Capital gains tax for non-residents
When selling real estate in Spain, two taxes apply. The first is capital gains tax, i.e. a tax on the profit you make from the sale. The second is the land value increase tax, known as PLUSVALÍA MUNICIPAL. Let’s look at these two taxes in more detail.
The capital gains tax rate for non-residents selling real estate is 19%. This means 19% of your profit, which is calculated as the sale price minus the purchase price and minus all acquisition-related expenses.
Acquisition-related expenses include the 10% property transfer tax, notary and Land Registry fees, any agency commission that was included in the purchase price, and all mortgage interest if the property was bought with a loan.
Rates and deadlines
The law provides that a non-resident has almost 4 months to file the corresponding tax return. However, in practice, the Spanish Tax Office, in order not to track a non-resident throughout this period, has introduced its own rule: at the time of the transaction, 3% of the sale price is withheld from the seller as a guarantee that capital gains tax will be paid. The non-resident then has 4 months to file the relevant tax form, stating the purchase and sale prices and expenses and, if necessary, either pay the remaining amount due or claim a refund of any overpaid tax. Depending on the situation and the sale price, the amount of this tax can be estimated in advance so that the outcome is as favourable as possible.

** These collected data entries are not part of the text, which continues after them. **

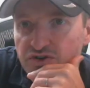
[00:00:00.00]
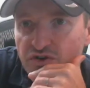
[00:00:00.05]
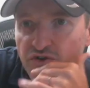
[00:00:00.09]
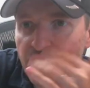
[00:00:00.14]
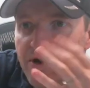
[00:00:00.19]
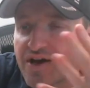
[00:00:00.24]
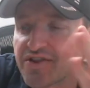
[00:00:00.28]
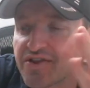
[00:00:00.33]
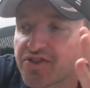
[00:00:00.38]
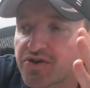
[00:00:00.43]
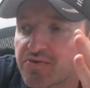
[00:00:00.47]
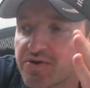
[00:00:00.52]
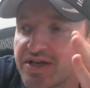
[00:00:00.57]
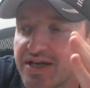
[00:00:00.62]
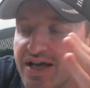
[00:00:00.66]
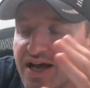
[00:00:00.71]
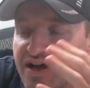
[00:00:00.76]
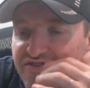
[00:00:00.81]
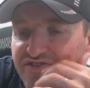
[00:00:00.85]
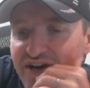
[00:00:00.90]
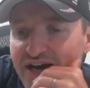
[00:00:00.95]
I drove around three
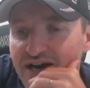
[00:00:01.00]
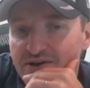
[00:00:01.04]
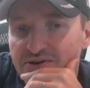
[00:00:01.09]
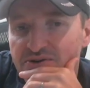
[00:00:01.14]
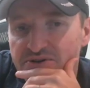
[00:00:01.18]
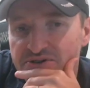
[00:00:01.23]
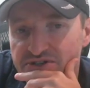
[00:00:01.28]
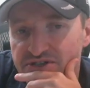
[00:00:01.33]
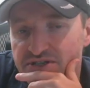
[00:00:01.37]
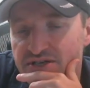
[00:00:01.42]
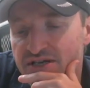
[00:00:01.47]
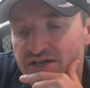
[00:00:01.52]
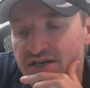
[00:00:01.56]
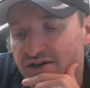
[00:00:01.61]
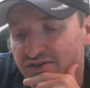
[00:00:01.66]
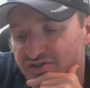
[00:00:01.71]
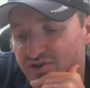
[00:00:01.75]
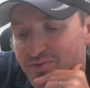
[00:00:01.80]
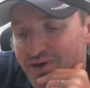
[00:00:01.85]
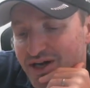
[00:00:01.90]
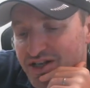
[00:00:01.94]
and a half hours
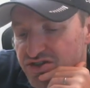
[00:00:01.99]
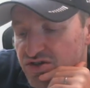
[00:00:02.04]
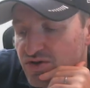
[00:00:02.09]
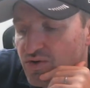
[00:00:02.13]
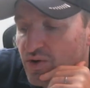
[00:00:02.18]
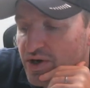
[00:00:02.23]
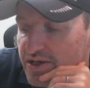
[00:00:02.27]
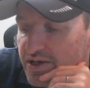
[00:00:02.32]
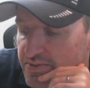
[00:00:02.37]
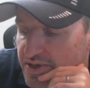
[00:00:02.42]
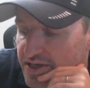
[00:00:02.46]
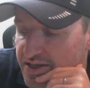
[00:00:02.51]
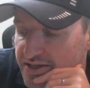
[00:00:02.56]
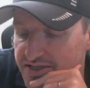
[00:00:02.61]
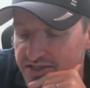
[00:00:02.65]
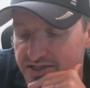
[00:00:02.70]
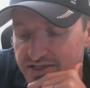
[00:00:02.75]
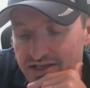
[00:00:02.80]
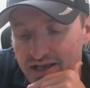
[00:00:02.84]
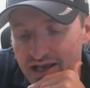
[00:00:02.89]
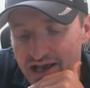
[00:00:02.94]
for about twenty
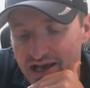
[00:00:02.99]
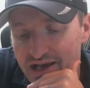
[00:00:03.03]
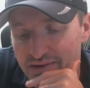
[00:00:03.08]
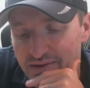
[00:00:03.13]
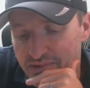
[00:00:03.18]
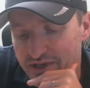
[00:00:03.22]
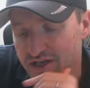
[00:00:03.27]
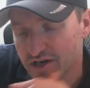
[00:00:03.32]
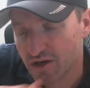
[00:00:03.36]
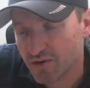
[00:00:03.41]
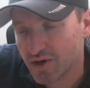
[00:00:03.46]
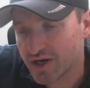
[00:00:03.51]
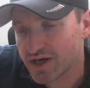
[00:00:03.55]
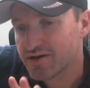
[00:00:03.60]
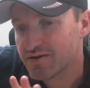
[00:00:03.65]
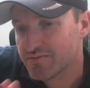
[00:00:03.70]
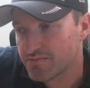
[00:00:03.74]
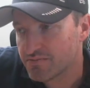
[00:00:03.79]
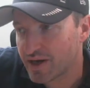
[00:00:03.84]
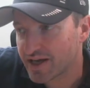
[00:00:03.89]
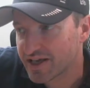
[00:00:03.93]
minutes. And but you know
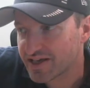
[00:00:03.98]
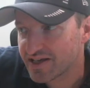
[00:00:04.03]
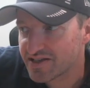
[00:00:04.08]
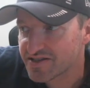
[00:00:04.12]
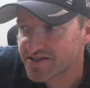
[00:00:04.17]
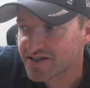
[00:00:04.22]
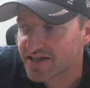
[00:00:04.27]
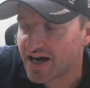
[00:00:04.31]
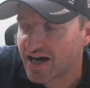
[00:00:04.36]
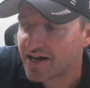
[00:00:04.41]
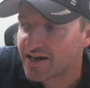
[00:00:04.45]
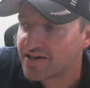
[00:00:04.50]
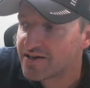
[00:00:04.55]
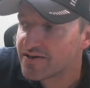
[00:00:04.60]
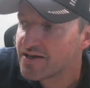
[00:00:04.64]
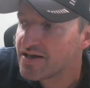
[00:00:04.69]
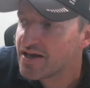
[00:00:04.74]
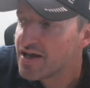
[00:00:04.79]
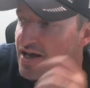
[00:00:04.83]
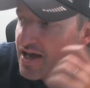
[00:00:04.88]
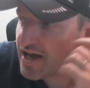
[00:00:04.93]
what? My kids got it.
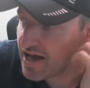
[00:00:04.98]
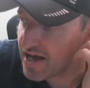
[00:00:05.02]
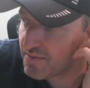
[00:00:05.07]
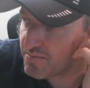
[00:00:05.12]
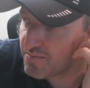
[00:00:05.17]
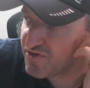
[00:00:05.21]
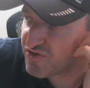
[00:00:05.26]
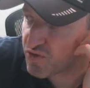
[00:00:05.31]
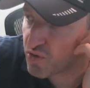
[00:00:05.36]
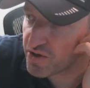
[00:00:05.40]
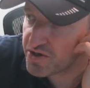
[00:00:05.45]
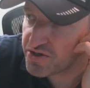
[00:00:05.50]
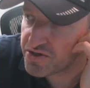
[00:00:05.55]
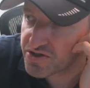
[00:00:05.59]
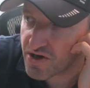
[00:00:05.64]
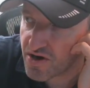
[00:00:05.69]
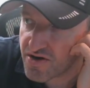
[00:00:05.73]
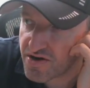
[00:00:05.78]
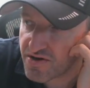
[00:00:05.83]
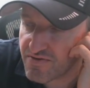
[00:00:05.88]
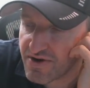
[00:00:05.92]
And before you
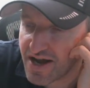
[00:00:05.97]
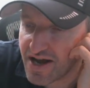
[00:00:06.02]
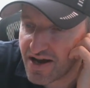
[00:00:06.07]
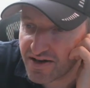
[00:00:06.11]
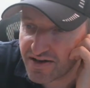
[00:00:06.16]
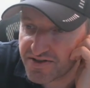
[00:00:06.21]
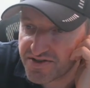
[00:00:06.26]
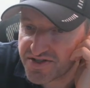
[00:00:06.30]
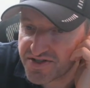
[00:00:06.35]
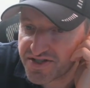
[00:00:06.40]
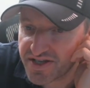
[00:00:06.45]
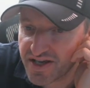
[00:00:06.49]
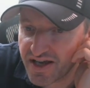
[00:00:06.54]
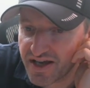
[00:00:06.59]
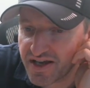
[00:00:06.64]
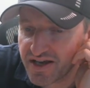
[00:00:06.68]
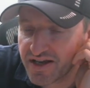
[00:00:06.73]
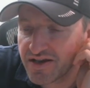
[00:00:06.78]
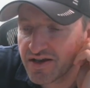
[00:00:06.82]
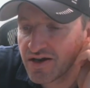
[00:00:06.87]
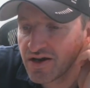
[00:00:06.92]
turn around and
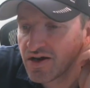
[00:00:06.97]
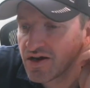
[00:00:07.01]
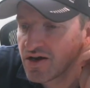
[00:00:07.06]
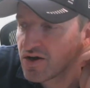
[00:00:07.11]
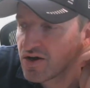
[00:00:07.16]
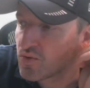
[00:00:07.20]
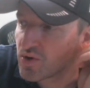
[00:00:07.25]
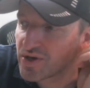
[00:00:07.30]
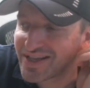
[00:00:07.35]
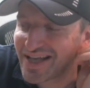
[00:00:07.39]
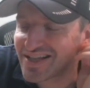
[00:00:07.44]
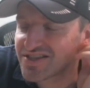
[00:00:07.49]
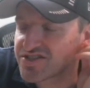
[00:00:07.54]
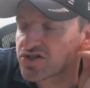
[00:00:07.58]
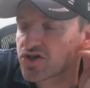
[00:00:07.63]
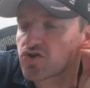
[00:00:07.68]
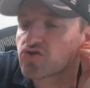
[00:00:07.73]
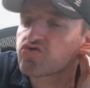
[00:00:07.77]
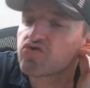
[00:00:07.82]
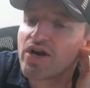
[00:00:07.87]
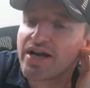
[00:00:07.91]
say, well, that's
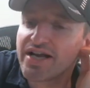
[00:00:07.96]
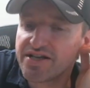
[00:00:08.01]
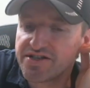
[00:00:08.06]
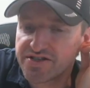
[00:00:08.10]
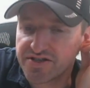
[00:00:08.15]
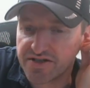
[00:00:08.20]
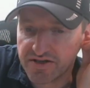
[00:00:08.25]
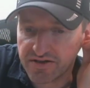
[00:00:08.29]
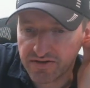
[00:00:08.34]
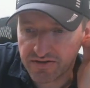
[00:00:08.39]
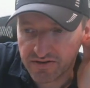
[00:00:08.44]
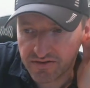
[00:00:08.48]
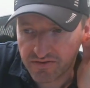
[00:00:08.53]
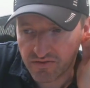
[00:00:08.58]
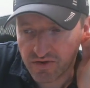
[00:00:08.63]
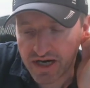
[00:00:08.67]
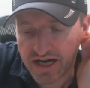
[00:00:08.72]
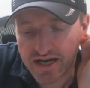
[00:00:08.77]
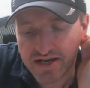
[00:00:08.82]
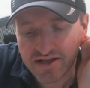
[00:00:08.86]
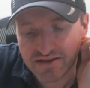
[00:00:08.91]
crazy,
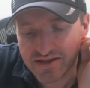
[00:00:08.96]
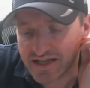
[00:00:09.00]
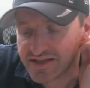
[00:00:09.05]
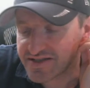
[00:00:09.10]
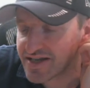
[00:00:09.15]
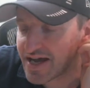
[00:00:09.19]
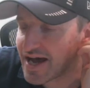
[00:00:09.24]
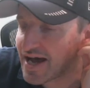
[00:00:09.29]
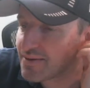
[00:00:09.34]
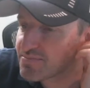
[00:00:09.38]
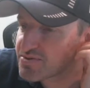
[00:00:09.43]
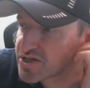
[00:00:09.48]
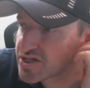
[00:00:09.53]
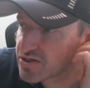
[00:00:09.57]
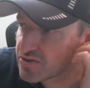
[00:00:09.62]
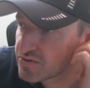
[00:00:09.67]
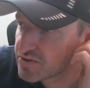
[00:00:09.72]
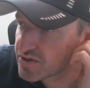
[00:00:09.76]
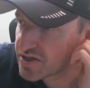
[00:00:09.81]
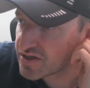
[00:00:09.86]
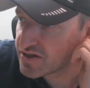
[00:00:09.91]
right? That's
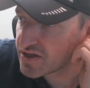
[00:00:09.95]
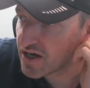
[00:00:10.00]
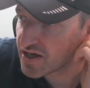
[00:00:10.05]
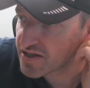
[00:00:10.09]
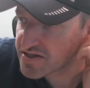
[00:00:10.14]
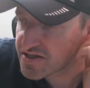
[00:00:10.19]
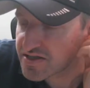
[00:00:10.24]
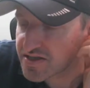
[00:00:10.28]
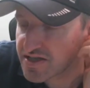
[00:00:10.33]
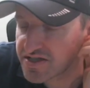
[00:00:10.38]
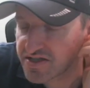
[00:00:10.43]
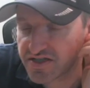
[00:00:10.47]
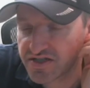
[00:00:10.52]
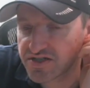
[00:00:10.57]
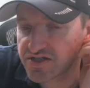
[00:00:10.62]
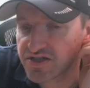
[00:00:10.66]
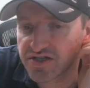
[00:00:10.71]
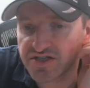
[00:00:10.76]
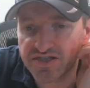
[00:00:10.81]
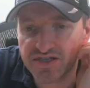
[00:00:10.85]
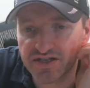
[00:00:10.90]
absolutely nuts. This is
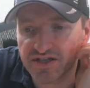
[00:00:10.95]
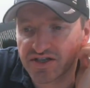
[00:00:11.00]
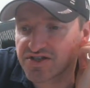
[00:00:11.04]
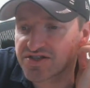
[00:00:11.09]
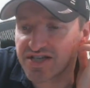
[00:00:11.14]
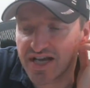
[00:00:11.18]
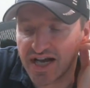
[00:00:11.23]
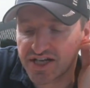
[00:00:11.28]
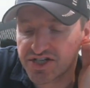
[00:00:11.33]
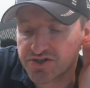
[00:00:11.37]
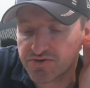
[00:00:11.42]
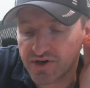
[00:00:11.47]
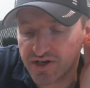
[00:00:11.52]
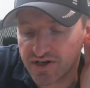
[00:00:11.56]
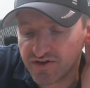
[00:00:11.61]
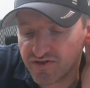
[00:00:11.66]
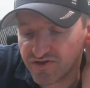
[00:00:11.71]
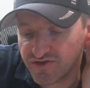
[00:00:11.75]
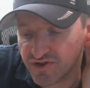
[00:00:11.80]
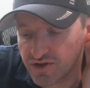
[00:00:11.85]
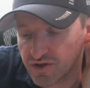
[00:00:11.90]
just an
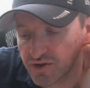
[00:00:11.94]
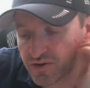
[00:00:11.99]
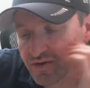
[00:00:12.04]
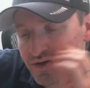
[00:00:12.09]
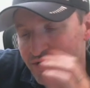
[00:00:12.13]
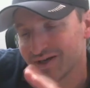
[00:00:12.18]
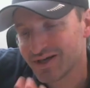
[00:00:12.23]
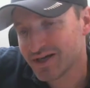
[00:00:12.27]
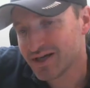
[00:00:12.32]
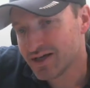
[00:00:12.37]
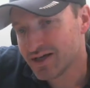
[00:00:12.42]
exaggerated flu.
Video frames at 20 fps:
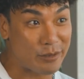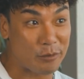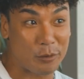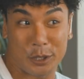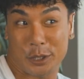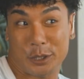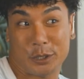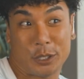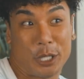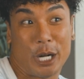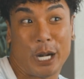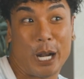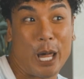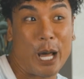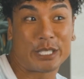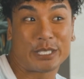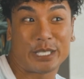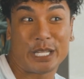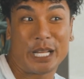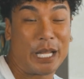which is gonna
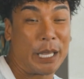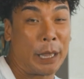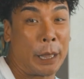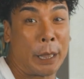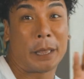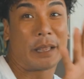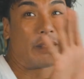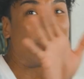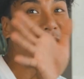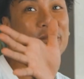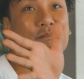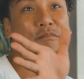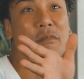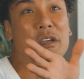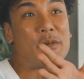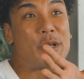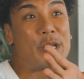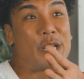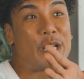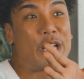launch in
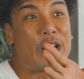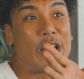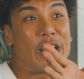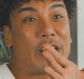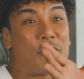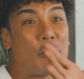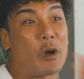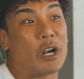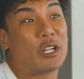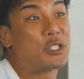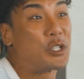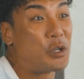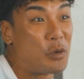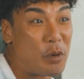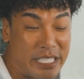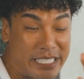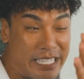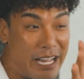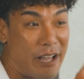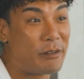maybe in 1 or 2
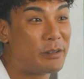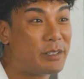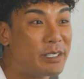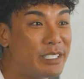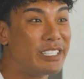weeks now.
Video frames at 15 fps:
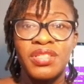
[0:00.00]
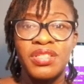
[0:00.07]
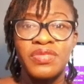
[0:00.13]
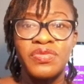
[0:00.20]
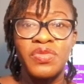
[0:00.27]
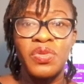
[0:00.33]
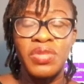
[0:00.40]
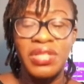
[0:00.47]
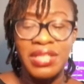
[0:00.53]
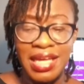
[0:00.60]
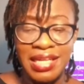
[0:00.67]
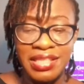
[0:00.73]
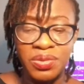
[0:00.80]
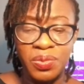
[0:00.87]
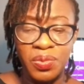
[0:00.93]
For the
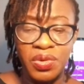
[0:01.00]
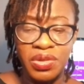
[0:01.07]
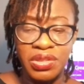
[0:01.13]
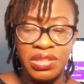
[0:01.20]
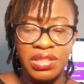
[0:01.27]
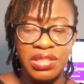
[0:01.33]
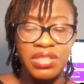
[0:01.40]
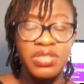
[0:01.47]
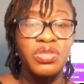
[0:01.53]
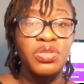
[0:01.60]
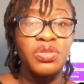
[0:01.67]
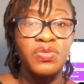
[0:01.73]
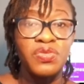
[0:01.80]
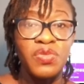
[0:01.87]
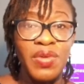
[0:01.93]
9th one,
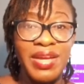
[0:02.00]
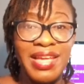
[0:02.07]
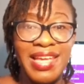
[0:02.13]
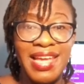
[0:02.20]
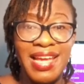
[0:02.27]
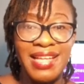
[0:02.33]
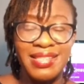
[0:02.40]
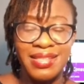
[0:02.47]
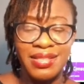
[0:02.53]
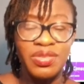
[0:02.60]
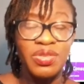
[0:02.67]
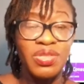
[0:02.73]
don't forget to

How is capital gains tax paid? How does the process work?
The tax form can be submitted to the Tax Office by a personal accountant, tax representative or real estate agency – there is no need to go there in person. If you have a digital taxpayer signature, the return can also be filed online, attaching all the required documents. The Tax Office reviews the application within 6 months and, if an overpayment is found, refunds the money to the applicant’s bank account.
If any documents needed to calculate notary or other expenses are lost, copies of the relevant documents can be requested from the notary’s office.
It is not advisable to avoid paying the tax if the 3% withheld turns out to be less than the actual capital gains tax due. Situations vary, and the Tax Office can update all data; any resulting debt may seriously spoil your plans in the future.
Capital gains tax for residents
Tax rates for residents are significantly higher. 19% applies to the first €6,000 of profit, from €6,000 to €50,000 the rate is 21%, and from €60,000 of profit on the sale the rate is 26%. At the same time, tax residents of Spain and any EU country benefit from an important exemption: if the funds obtained from the sale of their main residence are fully reinvested in a new home within two years, the entire amount is exempt from tax. If the new home is cheaper, capital gains tax is paid on the difference. For this reason, residents confidently declare such a sale in their annual tax return.
Land value increase tax (Plusvalía)
The Plusvalía tax is a land value increase tax paid by everyone – both tax residents and non-residents. Its logic is that during the time you owned the property, inflation and land values increased. The longer the property was in your ownership, the higher this tax will be. The tax is paid by the seller. It can only be avoided if the seller has made no profit or has earned less than was invested in the property. The tax amount is calculated by the local council, and due to the complex calculation method it is impossible to predict it exactly in advance.
However, municipal websites offer tools that allow you to estimate this tax fairly accurately (with a margin of about €100). Before preparing for the transaction, you enter the purchase date, sale date and amount, and obtain a calculation that lets you roughly forecast the amount of Plusvalía.
At the time of the transaction, the notary warns about the obligation to pay this tax and, if the seller tries to avoid paying it (this is common among non-residents), the buyer will have to pay it. In practice, there is a rule in Spain that the Plusvalía amount for the buyer is withheld from the non-resident seller’s proceeds at settlement. Once the buyer receives the payment slip issued by the local council, the buyer and seller make the final settlement between themselves. This may take six months or longer. If the seller is a Spanish tax resident, this scheme is usually not applied.
Important! Even if the seller knows in advance that they will not make any profit from the sale – and sometimes the property is sold for less than it was purchased for – the Tax Office will still withhold 3% of the sale price, and the local council will in any case calculate the Plusvalía amount. The seller must then contact the relevant authorities with documents proving the absence of income and apply for a refund of the amounts paid.